# n8n Docker-log Alerting (ntfy + WhatsApp)

## Context

The user runs a Coolify host at `twala.rahamafresh.com` with ~50 containers across ~15 logically distinct services (tracksolid telemetry pipeline, Coolify itself, n8n stacks, Supabase, Chatwoot, Evolution API, Dekart, Forgejo, Ente, Garage, etc.). They want **n8n to read Docker logs directly, segment by service, apply per-service thresholds, and notify via ntfy and WhatsApp**.

Dozzle is explicitly out of scope as an integration source — it stays as a human-facing log viewer. The integration design must not depend on it.

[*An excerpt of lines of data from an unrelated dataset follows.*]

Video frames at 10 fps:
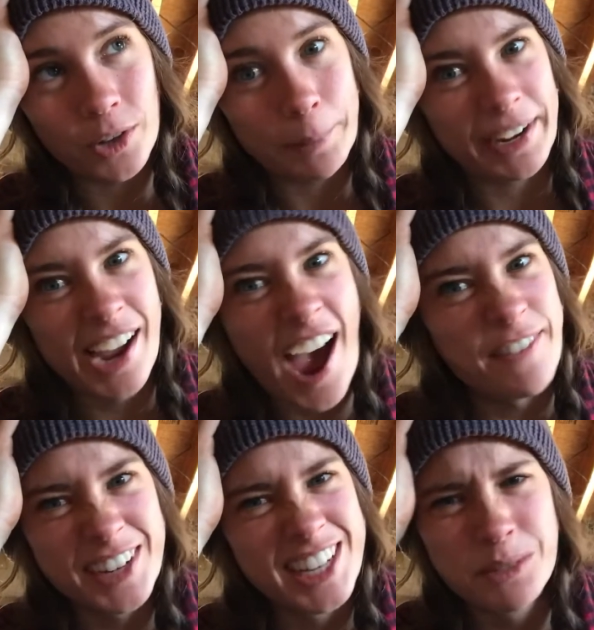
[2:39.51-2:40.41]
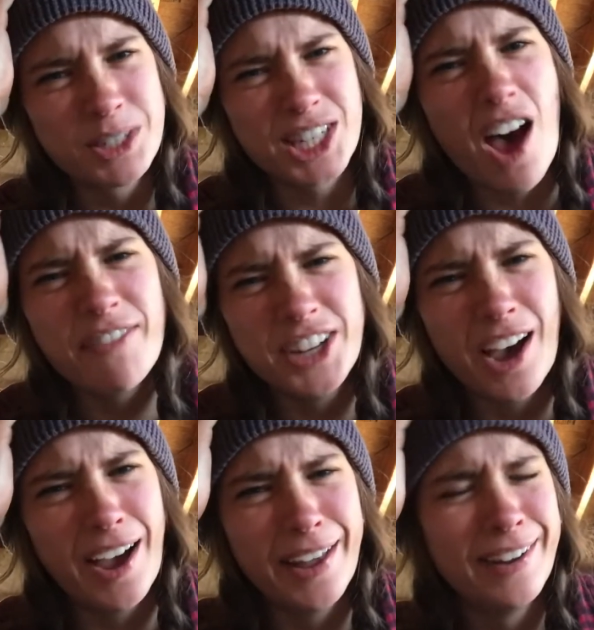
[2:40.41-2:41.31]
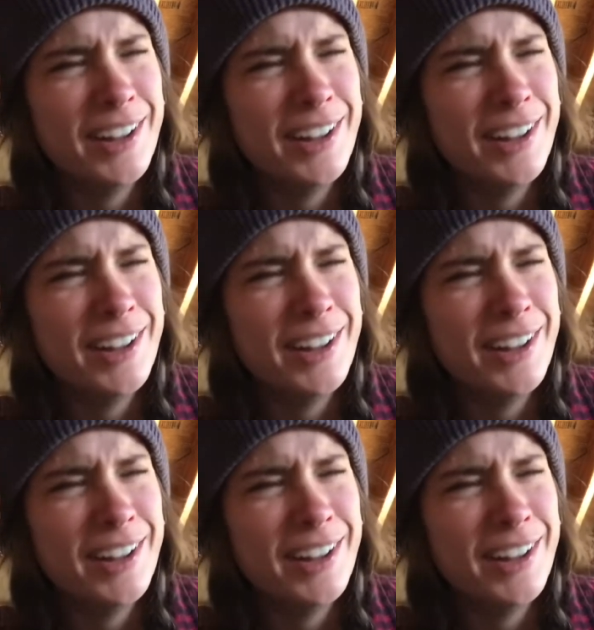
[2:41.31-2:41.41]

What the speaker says: I'm like, I have to get some stuff done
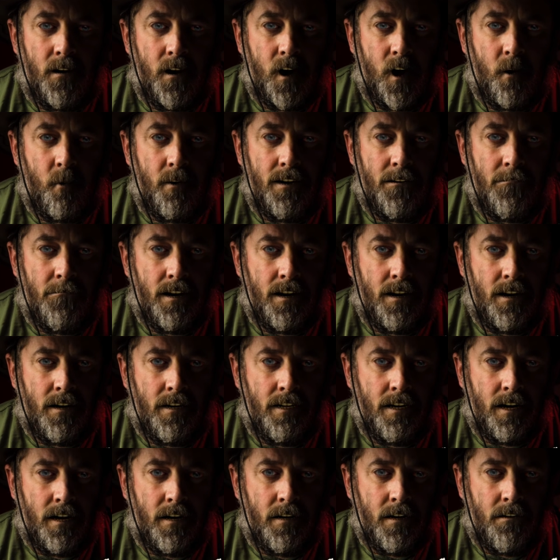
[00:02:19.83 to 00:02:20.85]
all by
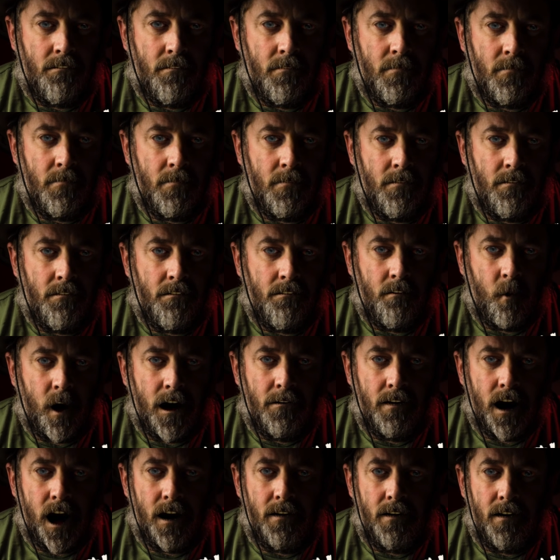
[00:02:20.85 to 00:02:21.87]
itself, from
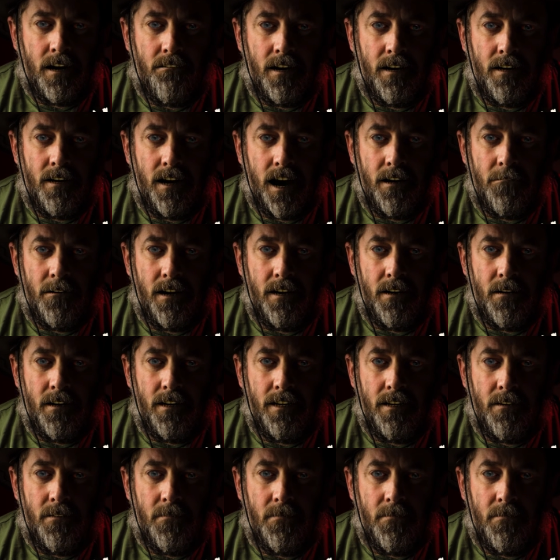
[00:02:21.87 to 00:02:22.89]
non-living
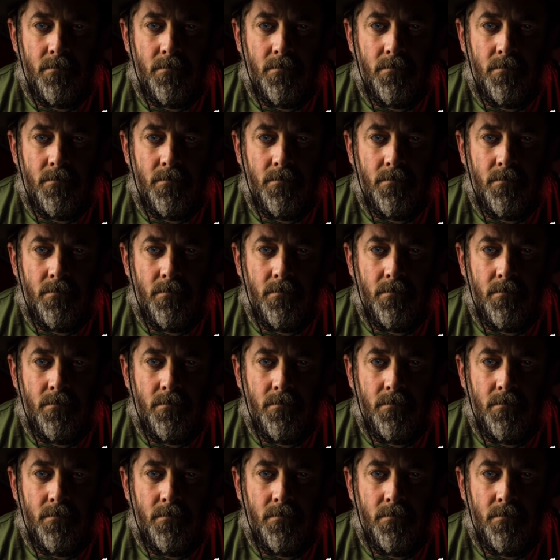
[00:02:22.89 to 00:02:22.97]
chemicals.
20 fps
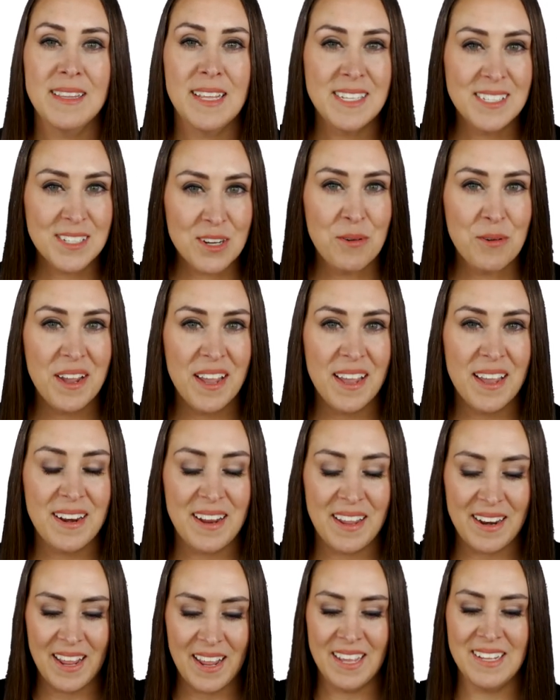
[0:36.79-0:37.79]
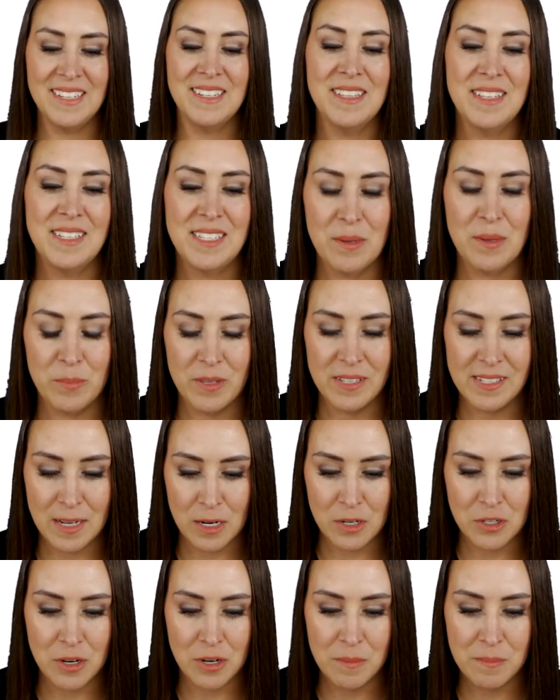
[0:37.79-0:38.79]
let's go ahead and head to the Template
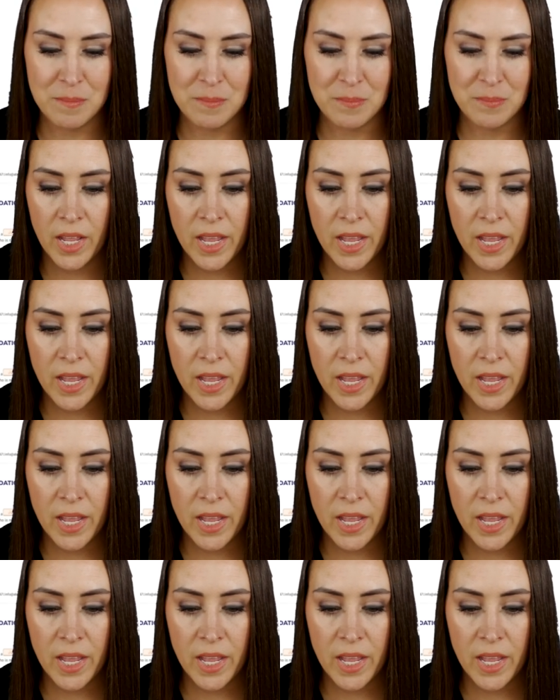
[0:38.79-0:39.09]
section.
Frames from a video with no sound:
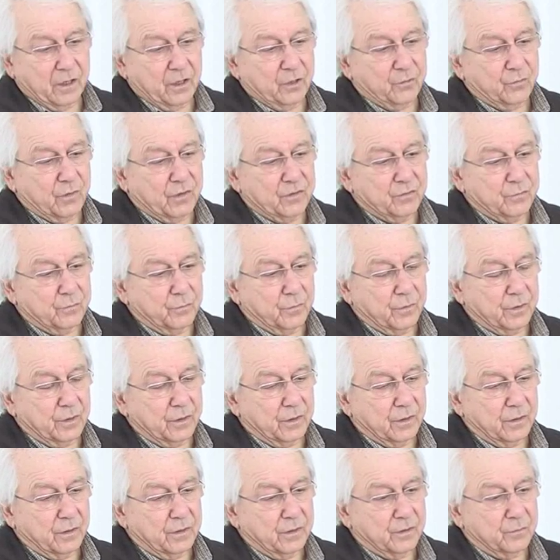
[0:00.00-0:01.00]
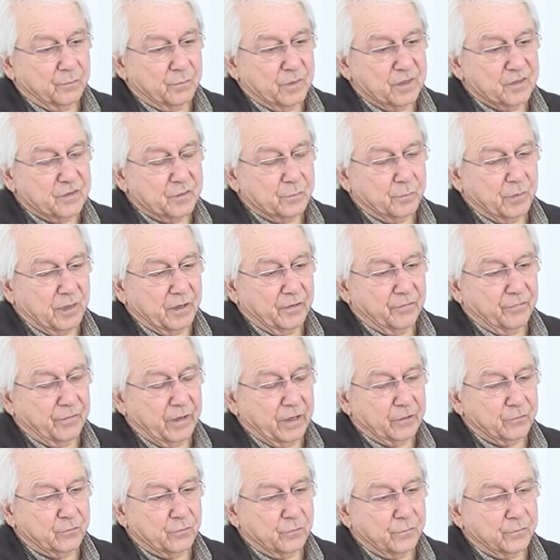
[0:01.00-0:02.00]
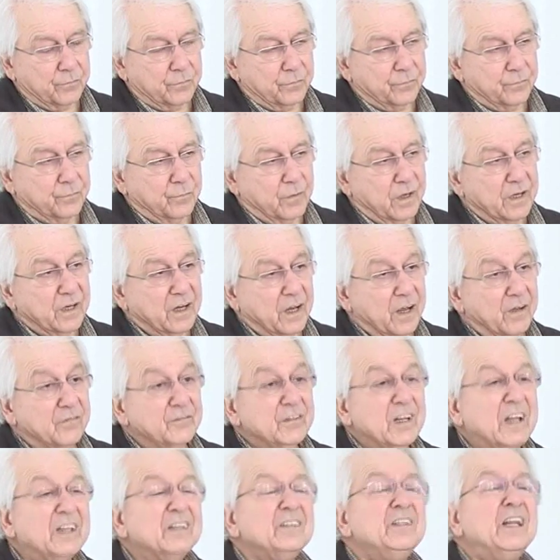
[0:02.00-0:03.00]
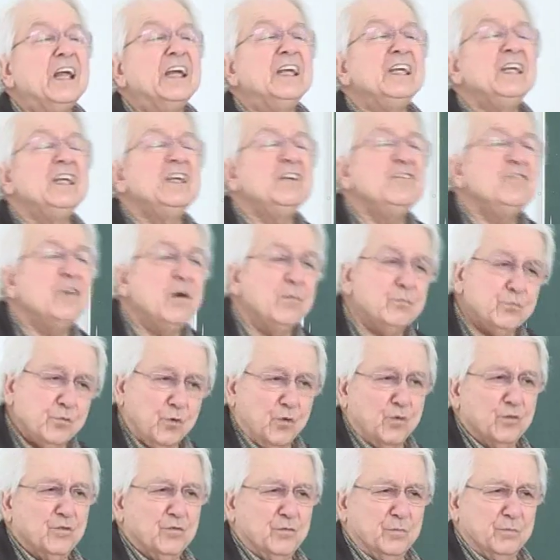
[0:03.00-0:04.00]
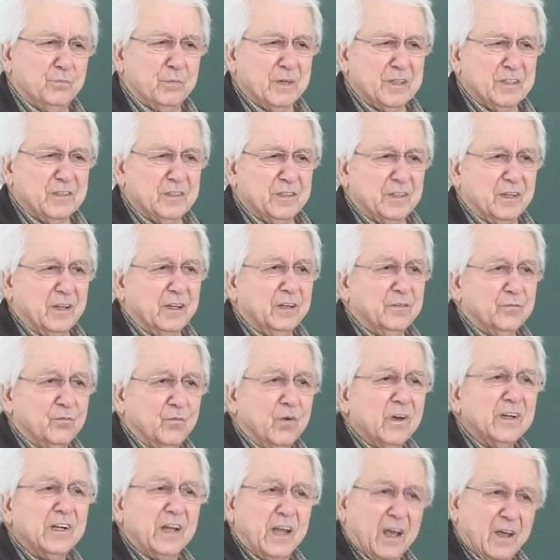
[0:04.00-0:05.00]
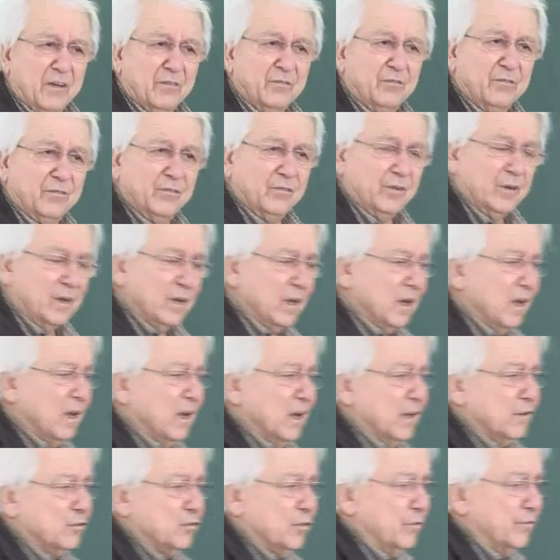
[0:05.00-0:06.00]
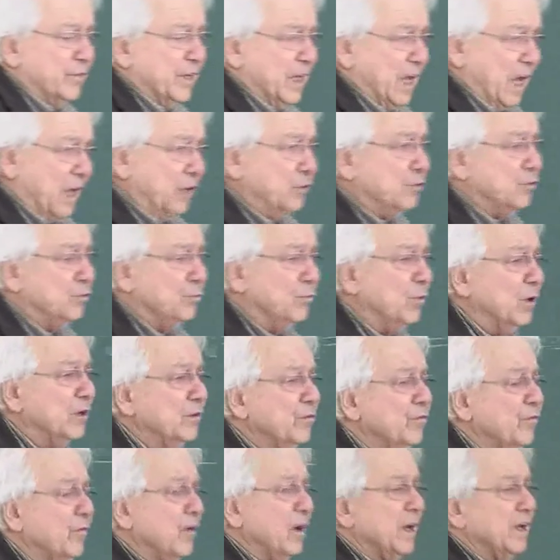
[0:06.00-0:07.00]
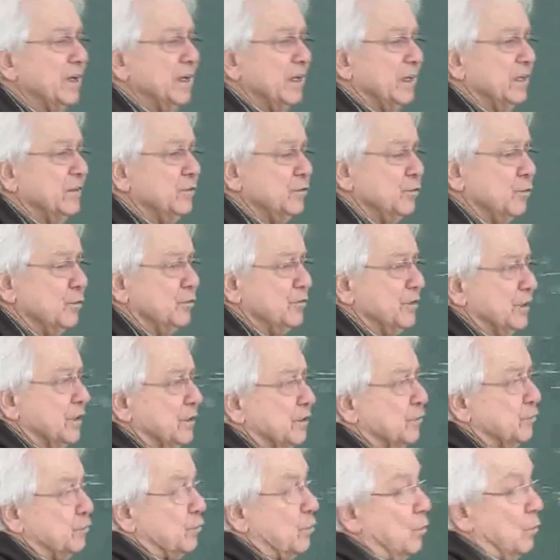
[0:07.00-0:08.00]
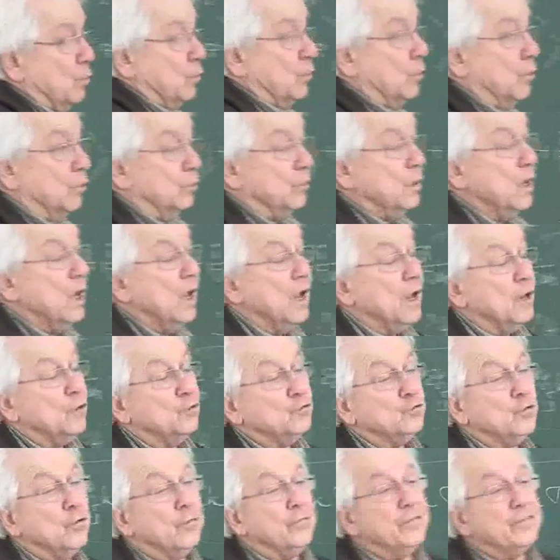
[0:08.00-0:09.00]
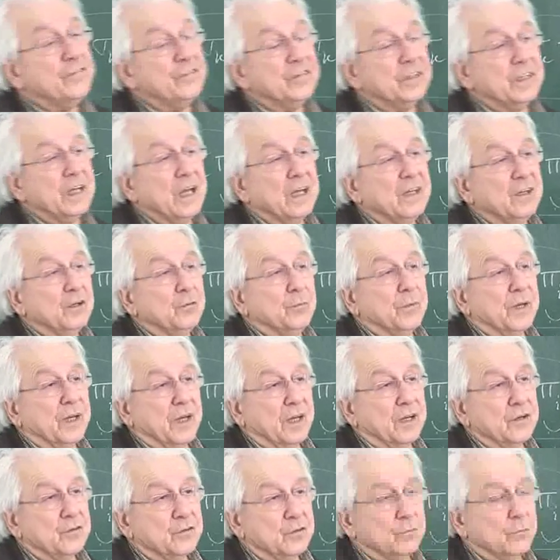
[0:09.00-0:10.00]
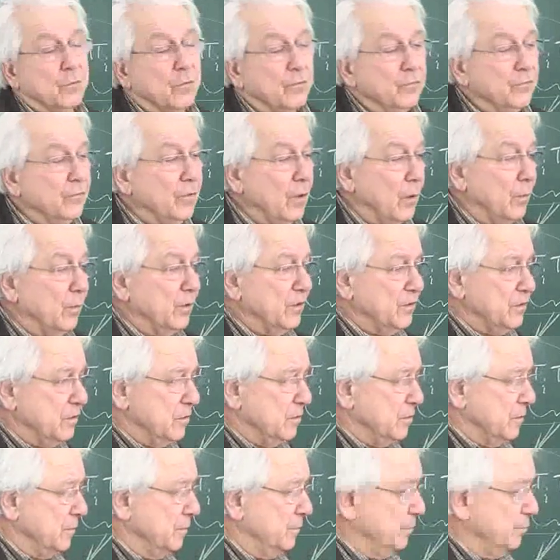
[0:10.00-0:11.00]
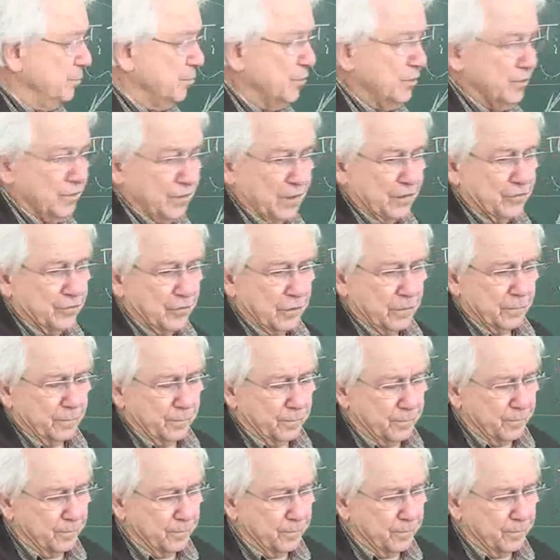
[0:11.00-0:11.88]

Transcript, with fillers: It was, eh, it missed by a factor of one half. That naive approach missed it one half. So we had to modify it using the so-called sophisticated mechanism of Thomas precession.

Why this matters: today, errors in any container are invisible until someone opens Dozzle. Critical issues (panics, OOMs, ingest failures on the tracksolid pipeline) can sit unnoticed for hours. The goal is per-service alerting with severity-aware routing, with thresholds tunable per service so that noisy services don't drown out quiet ones.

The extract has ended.